The curtains close significantly. The majestic deep red velvet of the wall of fabric towers like some proud revelation. From behind it, there is the sound of shoes, of hooves, of peg legs, of wheels, of skis, and the flapping of what can only be a pre-Wright Brothers self-propelled flight apparatus resembling a wood and wire pterodactyl. There is a cry from a flesh and blood pterodactyl. A choir of babies fails to sing Ave Maria, instead releasing a cacophony of gurgles and squeaks and early eighties hair metal classics. There is the sound of changing scenery: bulldozers and cranes and jackhammers. A deep monotone recites a monologue about maintaining your sex drive in lean economic conditions:
“Don’t let the lean economic conditions into your bedroom … your shag pad, your janitorial closet, your in law’s dining room … don’t mention hedge fund ROIs to your girlfriend … er, your partner … er, sex-accomplice … soot makes a wonderful lubricant …”

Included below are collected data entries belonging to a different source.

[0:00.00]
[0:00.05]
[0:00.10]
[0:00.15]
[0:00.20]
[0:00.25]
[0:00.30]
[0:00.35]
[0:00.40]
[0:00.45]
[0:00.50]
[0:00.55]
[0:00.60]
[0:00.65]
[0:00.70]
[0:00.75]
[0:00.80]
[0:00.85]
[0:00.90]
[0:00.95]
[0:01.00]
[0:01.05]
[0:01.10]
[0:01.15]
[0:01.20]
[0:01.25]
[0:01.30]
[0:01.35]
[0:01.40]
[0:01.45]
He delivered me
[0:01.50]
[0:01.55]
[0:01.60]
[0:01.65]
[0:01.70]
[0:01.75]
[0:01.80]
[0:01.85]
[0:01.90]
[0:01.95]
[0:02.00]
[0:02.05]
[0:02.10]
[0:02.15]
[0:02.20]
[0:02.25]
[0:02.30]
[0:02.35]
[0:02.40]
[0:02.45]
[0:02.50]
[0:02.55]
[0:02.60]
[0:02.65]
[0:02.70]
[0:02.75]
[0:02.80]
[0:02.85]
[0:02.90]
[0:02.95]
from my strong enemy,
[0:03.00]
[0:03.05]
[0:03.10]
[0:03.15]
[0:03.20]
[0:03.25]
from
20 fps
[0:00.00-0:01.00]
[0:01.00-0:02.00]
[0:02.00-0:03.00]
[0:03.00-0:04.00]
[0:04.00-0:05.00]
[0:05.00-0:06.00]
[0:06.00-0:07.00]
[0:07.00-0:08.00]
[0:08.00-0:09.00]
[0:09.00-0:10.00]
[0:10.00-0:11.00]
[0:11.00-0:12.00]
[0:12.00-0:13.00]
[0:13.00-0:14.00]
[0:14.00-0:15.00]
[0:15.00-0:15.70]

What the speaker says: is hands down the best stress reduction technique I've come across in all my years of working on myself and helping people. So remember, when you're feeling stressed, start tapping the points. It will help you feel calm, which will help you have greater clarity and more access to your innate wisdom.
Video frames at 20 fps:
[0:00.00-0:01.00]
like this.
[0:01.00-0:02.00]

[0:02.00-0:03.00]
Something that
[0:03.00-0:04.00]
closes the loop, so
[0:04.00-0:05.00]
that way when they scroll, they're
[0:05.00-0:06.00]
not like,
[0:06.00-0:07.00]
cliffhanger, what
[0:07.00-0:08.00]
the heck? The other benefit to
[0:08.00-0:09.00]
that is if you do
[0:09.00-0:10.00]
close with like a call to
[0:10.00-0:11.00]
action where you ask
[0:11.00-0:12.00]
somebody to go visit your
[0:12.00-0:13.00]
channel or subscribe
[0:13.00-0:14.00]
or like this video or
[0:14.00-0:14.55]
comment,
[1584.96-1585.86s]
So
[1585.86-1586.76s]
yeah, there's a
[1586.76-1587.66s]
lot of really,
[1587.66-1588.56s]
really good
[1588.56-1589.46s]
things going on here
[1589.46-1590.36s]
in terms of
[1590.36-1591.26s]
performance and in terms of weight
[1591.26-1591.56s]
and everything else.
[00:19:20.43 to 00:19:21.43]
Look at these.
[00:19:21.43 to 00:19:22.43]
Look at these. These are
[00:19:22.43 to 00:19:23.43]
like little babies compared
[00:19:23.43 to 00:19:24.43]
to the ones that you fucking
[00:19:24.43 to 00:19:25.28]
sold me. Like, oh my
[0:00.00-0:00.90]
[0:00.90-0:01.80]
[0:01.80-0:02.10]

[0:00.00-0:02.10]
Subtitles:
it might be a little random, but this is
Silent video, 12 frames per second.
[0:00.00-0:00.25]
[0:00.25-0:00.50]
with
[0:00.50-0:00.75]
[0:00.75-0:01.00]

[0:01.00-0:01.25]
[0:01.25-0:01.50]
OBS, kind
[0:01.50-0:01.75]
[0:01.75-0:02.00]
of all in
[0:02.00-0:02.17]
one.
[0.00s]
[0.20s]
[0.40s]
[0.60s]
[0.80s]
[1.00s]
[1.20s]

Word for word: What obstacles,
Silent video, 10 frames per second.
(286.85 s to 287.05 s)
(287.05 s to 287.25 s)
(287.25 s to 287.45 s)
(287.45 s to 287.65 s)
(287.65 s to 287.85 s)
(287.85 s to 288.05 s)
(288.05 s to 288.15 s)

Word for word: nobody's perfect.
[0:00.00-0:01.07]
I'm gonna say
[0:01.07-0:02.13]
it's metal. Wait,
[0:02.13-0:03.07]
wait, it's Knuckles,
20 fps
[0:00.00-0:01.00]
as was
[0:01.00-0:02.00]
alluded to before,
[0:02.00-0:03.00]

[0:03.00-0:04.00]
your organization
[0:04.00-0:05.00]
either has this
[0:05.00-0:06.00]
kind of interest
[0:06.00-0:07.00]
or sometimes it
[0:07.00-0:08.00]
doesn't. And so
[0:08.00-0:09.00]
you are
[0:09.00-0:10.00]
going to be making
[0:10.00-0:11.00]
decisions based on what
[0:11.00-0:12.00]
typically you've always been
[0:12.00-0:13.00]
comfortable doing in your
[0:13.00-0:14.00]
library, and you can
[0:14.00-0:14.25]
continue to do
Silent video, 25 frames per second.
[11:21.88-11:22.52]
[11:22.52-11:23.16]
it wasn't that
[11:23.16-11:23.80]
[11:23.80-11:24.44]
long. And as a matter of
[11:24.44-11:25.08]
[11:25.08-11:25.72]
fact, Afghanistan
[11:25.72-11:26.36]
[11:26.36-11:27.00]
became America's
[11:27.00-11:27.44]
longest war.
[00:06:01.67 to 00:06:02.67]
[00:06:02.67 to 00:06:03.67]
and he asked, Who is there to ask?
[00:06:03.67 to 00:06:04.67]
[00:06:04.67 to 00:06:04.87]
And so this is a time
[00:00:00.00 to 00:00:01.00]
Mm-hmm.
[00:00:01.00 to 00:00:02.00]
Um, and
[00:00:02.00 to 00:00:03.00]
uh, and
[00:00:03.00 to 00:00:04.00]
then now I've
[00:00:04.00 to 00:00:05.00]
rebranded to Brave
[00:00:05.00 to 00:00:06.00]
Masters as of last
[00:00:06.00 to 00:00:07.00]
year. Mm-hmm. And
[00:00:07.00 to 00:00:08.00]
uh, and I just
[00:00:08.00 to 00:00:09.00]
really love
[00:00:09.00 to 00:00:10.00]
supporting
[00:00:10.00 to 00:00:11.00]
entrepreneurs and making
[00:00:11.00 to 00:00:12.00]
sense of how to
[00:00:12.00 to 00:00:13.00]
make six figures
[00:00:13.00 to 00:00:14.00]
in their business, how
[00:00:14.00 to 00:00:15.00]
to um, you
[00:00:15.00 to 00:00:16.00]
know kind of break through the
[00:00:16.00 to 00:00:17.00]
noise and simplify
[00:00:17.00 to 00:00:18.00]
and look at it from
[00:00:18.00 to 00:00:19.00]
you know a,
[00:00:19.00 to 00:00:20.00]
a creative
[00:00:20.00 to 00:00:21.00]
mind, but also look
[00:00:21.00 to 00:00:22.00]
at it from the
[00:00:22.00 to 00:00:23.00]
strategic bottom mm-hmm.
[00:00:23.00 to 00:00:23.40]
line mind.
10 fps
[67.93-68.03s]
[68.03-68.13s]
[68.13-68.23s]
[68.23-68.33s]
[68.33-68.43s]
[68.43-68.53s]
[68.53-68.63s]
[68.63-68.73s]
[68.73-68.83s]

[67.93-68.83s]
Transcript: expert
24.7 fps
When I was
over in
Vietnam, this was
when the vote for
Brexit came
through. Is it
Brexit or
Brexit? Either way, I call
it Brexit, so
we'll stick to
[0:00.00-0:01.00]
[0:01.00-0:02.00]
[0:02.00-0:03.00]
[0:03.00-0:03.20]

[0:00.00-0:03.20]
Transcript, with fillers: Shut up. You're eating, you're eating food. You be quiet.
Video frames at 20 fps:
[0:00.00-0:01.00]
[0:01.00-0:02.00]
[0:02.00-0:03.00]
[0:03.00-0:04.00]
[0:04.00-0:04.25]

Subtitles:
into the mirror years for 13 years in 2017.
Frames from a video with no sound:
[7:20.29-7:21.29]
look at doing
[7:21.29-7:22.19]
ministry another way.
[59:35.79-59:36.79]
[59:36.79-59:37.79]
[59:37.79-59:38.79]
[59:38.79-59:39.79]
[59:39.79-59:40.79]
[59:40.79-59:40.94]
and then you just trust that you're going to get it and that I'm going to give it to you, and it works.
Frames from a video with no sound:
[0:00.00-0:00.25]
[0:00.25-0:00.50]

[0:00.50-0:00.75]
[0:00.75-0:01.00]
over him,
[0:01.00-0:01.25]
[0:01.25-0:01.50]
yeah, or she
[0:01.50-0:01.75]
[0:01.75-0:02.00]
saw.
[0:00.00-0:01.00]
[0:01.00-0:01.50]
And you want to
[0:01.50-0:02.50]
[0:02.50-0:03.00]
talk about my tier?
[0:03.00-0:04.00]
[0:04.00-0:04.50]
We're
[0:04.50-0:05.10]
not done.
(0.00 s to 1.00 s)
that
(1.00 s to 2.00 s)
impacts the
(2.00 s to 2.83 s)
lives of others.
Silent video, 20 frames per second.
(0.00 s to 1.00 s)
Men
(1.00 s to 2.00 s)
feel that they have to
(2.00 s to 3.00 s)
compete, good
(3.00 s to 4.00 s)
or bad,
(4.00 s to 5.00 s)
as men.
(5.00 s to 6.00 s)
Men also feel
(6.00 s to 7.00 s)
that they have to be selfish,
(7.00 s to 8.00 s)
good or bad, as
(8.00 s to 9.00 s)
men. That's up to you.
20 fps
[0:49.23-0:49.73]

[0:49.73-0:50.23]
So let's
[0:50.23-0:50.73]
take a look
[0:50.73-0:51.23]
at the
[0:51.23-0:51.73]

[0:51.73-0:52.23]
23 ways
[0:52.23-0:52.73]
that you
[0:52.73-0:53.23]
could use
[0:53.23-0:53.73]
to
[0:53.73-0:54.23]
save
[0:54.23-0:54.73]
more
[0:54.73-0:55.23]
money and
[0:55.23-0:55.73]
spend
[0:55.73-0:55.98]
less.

Jazz legend Diabetic Doug’s bloodcurdling tuba lets out a few belches. An alarm clock screams. There is no sound from a troupe of mimes miming life with ovarian cysts. Wolves howl at the moon. Explosions Morse Code Yeats. The tinkle of shattered glass falling to the ground relays the Shahaddah in binary. And a few last minute adjustments: the sound of sweeping brooms and the scurry of cockroach legs directing their glossy bodies to more commanding vantage points.
Intermission is over. The curtains slide open with an air of resentment.